## WHAT TO WORK ON
From the first line to the last, restate the records word for word, skipping the pictures.
(MATERIAL PROVIDED)
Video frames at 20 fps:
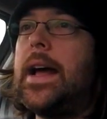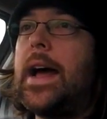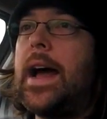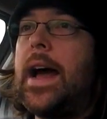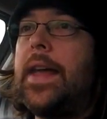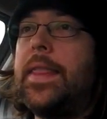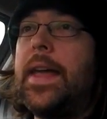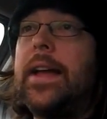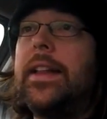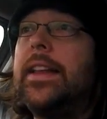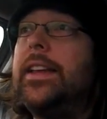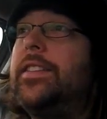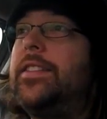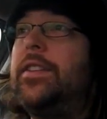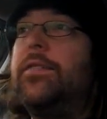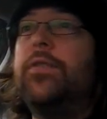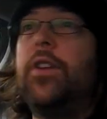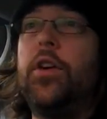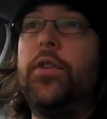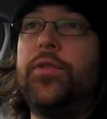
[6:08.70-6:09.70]
And that list
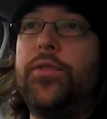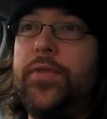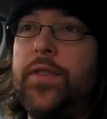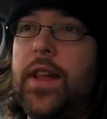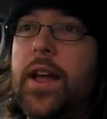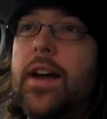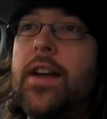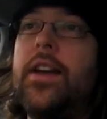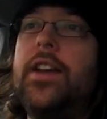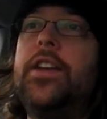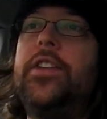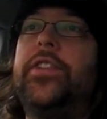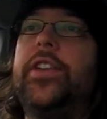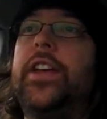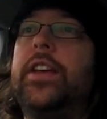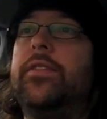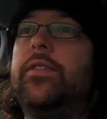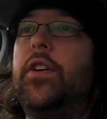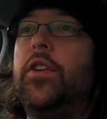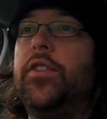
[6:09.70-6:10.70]
involves flyers,
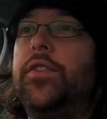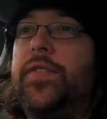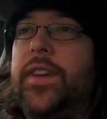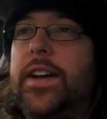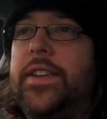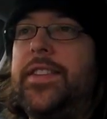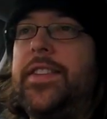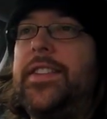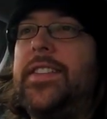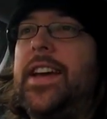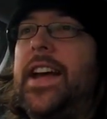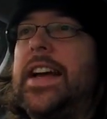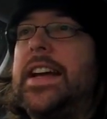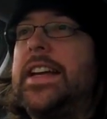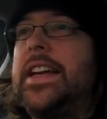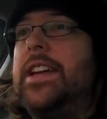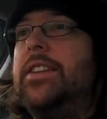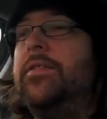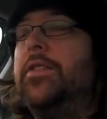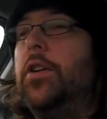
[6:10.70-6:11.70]
it involves fast
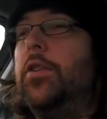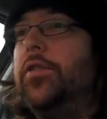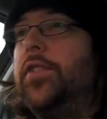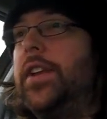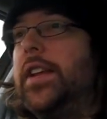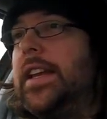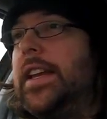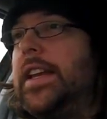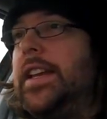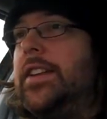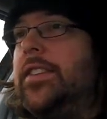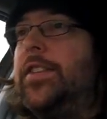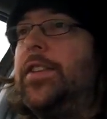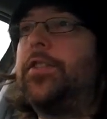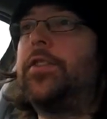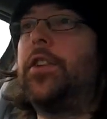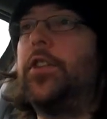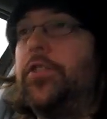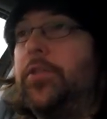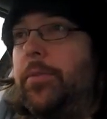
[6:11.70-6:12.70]
attack, it involves elites,
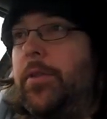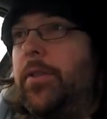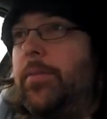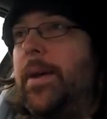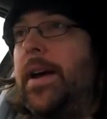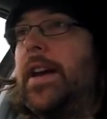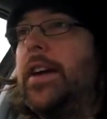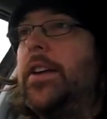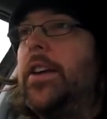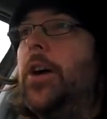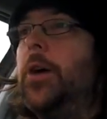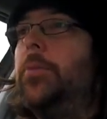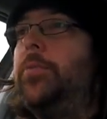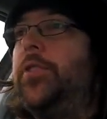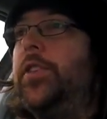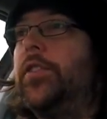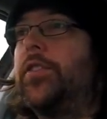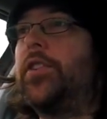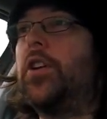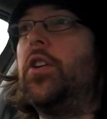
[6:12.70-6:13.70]
it's got some of the mega
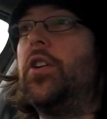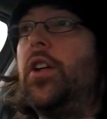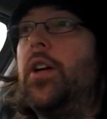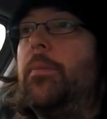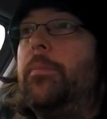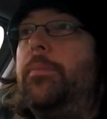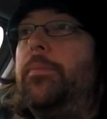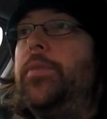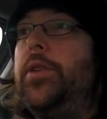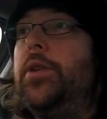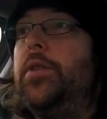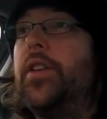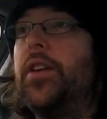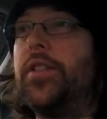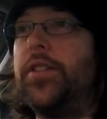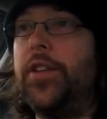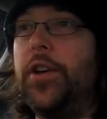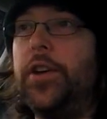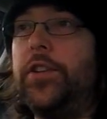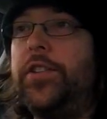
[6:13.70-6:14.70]
knobs, it's got a unit
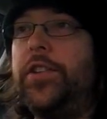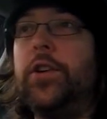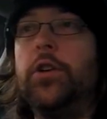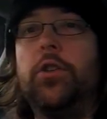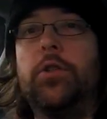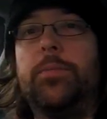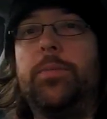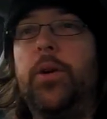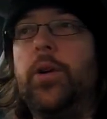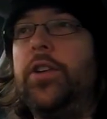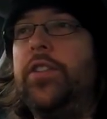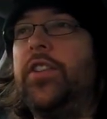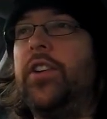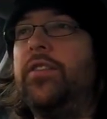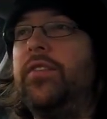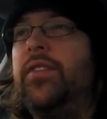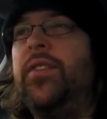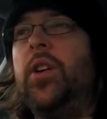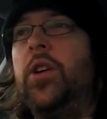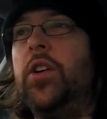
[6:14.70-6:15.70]
30 orc boys
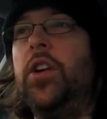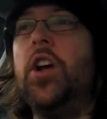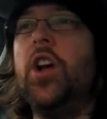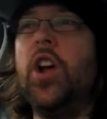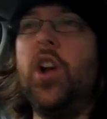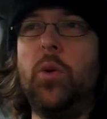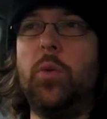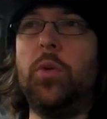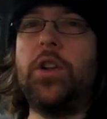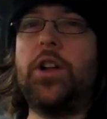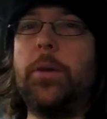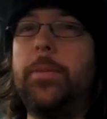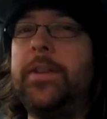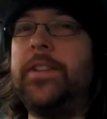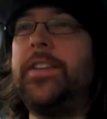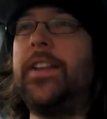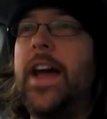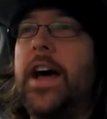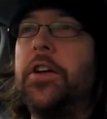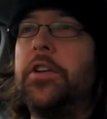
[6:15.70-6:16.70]
on foot. We'll come
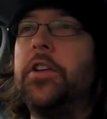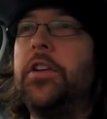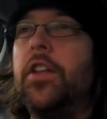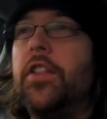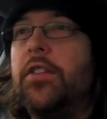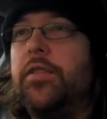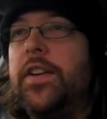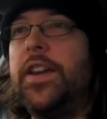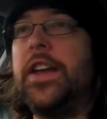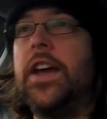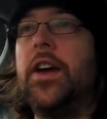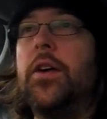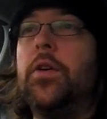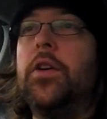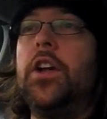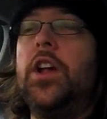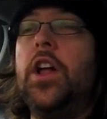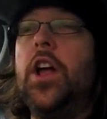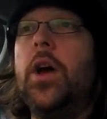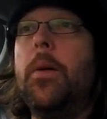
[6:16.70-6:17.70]
into that on another video.
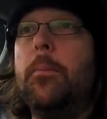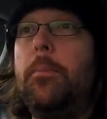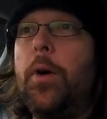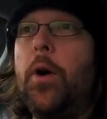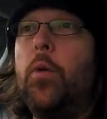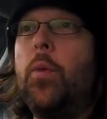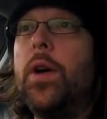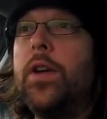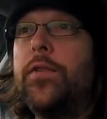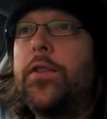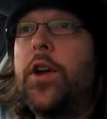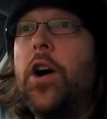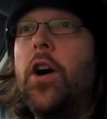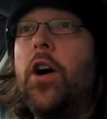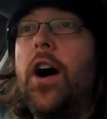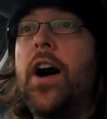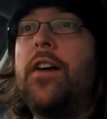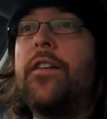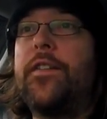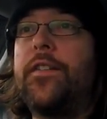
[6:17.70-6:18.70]
But we've
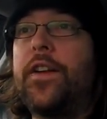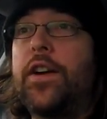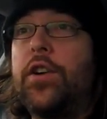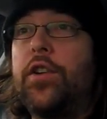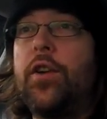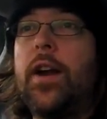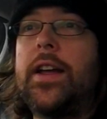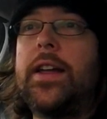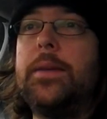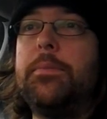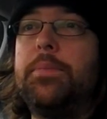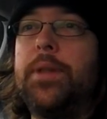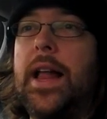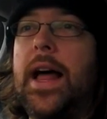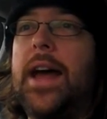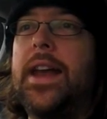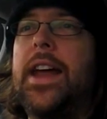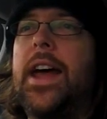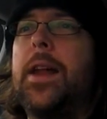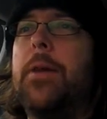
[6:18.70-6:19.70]
got a cracking
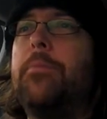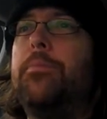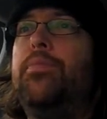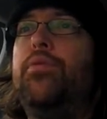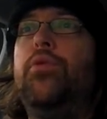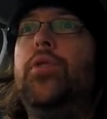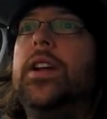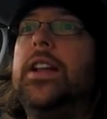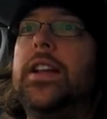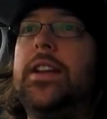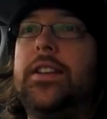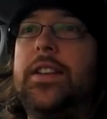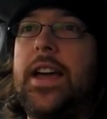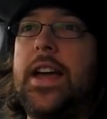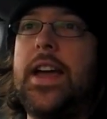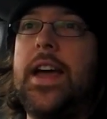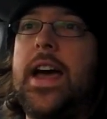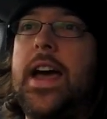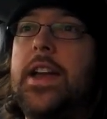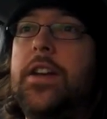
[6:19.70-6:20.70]
plan and a brilliant
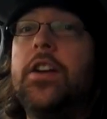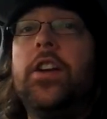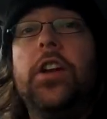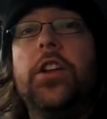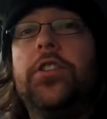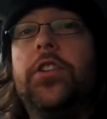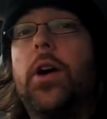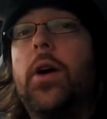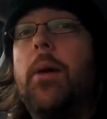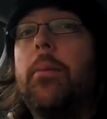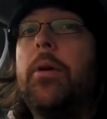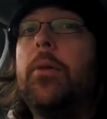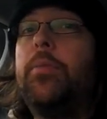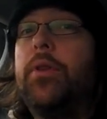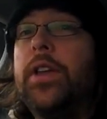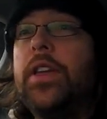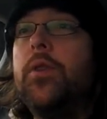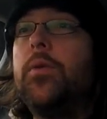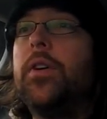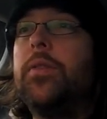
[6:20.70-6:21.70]
day ahead. So I'm going to
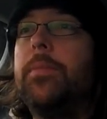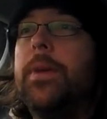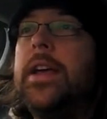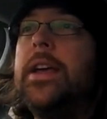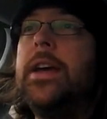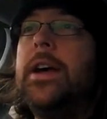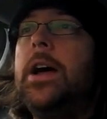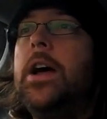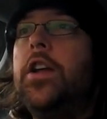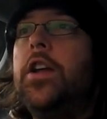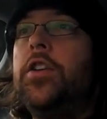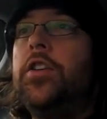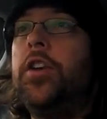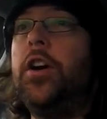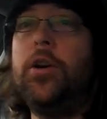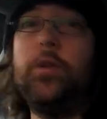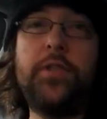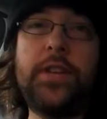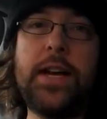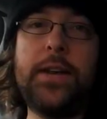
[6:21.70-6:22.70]
bring you with me.
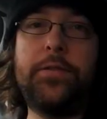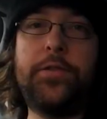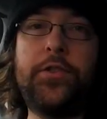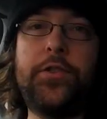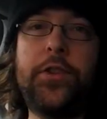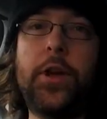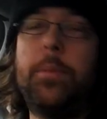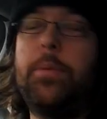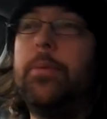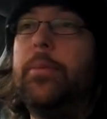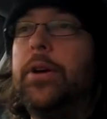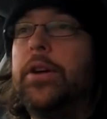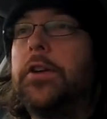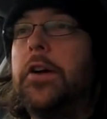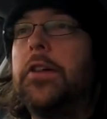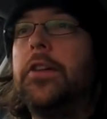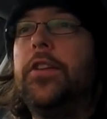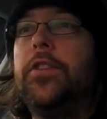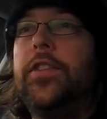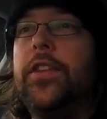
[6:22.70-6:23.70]
No daft stop at
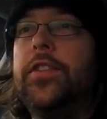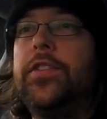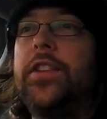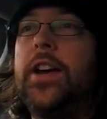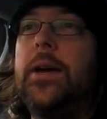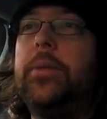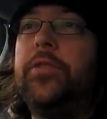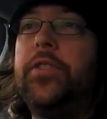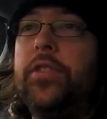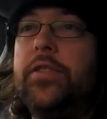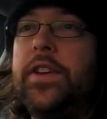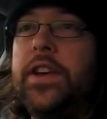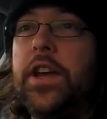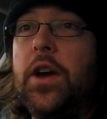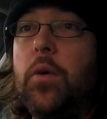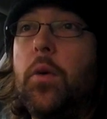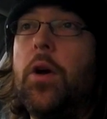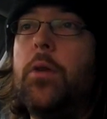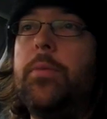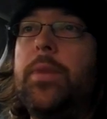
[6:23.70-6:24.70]
McDonald's this time, so the
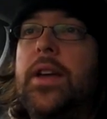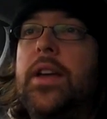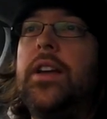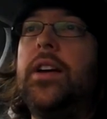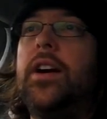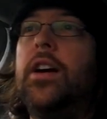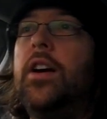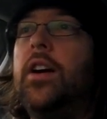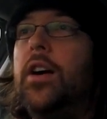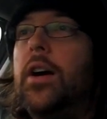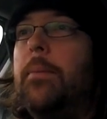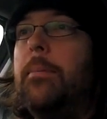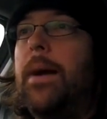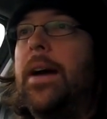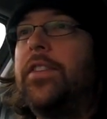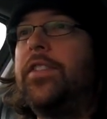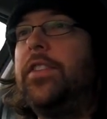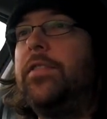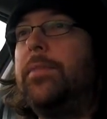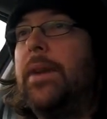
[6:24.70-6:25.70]
video won't be a
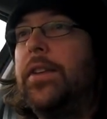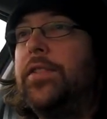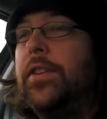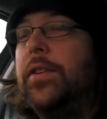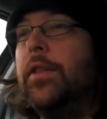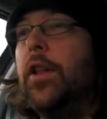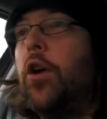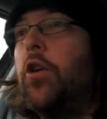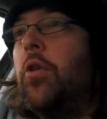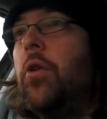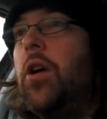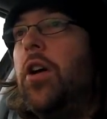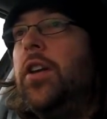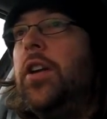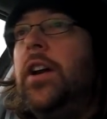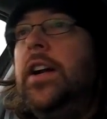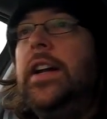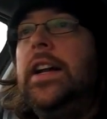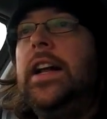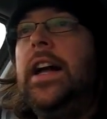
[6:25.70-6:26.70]
massive long one.
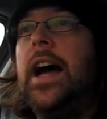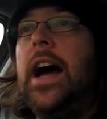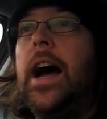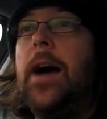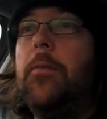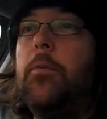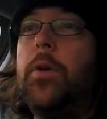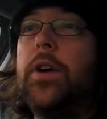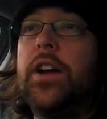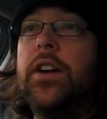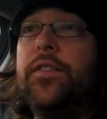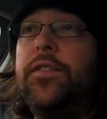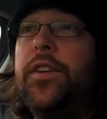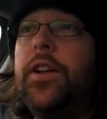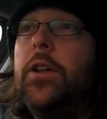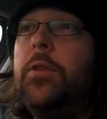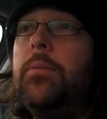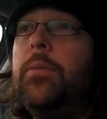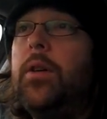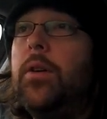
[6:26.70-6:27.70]
We're going to
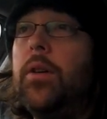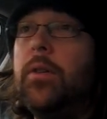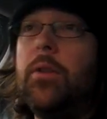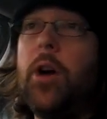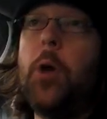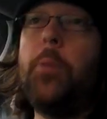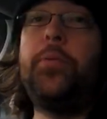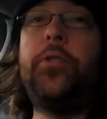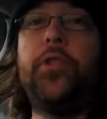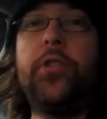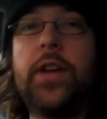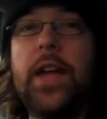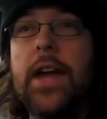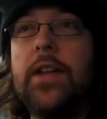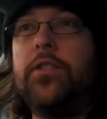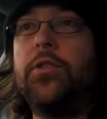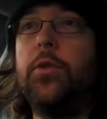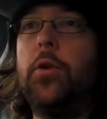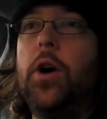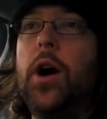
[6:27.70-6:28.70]
film up to get
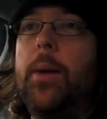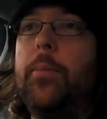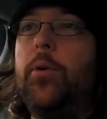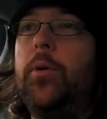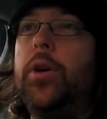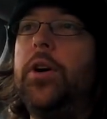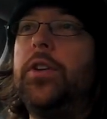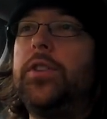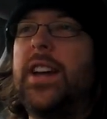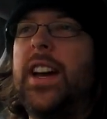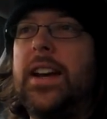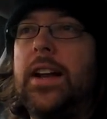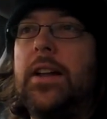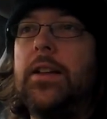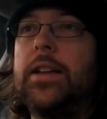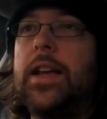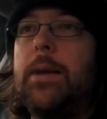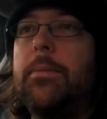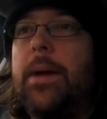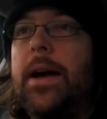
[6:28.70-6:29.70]
into Warhammer World, and
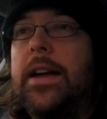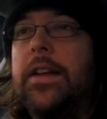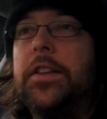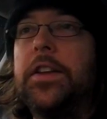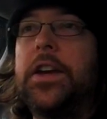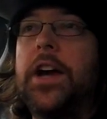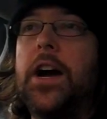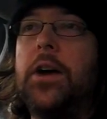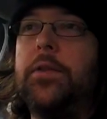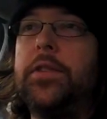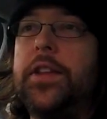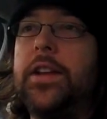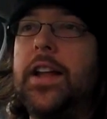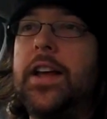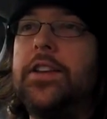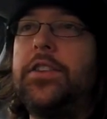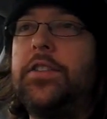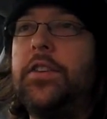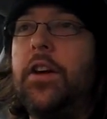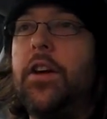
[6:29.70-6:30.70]
I'll get back in the car with you
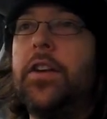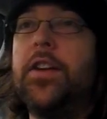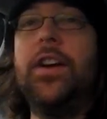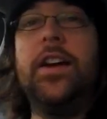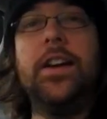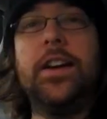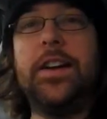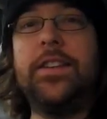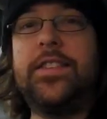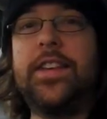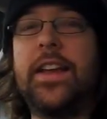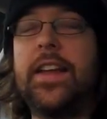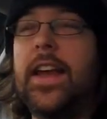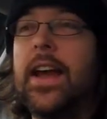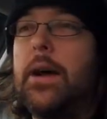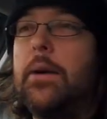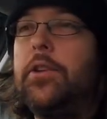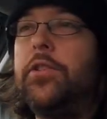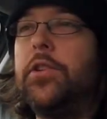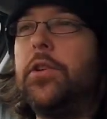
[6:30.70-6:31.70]
later on and tell you
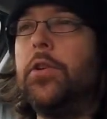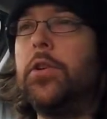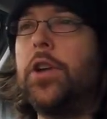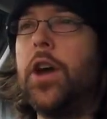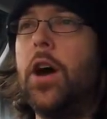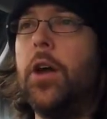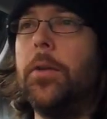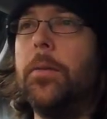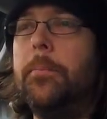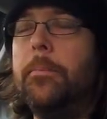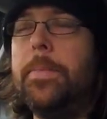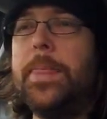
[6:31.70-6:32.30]
how it's all gone.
(End MATERIAL PROVIDED)
## SOLUTION
Video frames at 20 fps:
[6:08.70-6:09.70]
And that list
[6:09.70-6:10.70]
involves flyers,
[6:10.70-6:11.70]
it involves fast
[6:11.70-6:12.70]
attack, it involves elites,
[6:12.70-6:13.70]
it's got some of the mega
[6:13.70-6:14.70]
knobs, it's got a unit
[6:14.70-6:15.70]
30 orc boys
[6:15.70-6:16.70]
on foot. We'll come
[6:16.70-6:17.70]
into that on another video.
[6:17.70-6:18.70]
But we've
[6:18.70-6:19.70]
got a cracking
[6:19.70-6:20.70]
plan and a brilliant
[6:20.70-6:21.70]
day ahead. So I'm going to
[6:21.70-6:22.70]
bring you with me.
[6:22.70-6:23.70]
No daft stop at
[6:23.70-6:24.70]
McDonald's this time, so the
[6:24.70-6:25.70]
video won't be a
[6:25.70-6:26.70]
massive long one.
[6:26.70-6:27.70]
We're going to
[6:27.70-6:28.70]
film up to get
[6:28.70-6:29.70]
into Warhammer World, and
[6:29.70-6:30.70]
I'll get back in the car with you
[6:30.70-6:31.70]
later on and tell you
[6:31.70-6:32.30]
how it's all gone.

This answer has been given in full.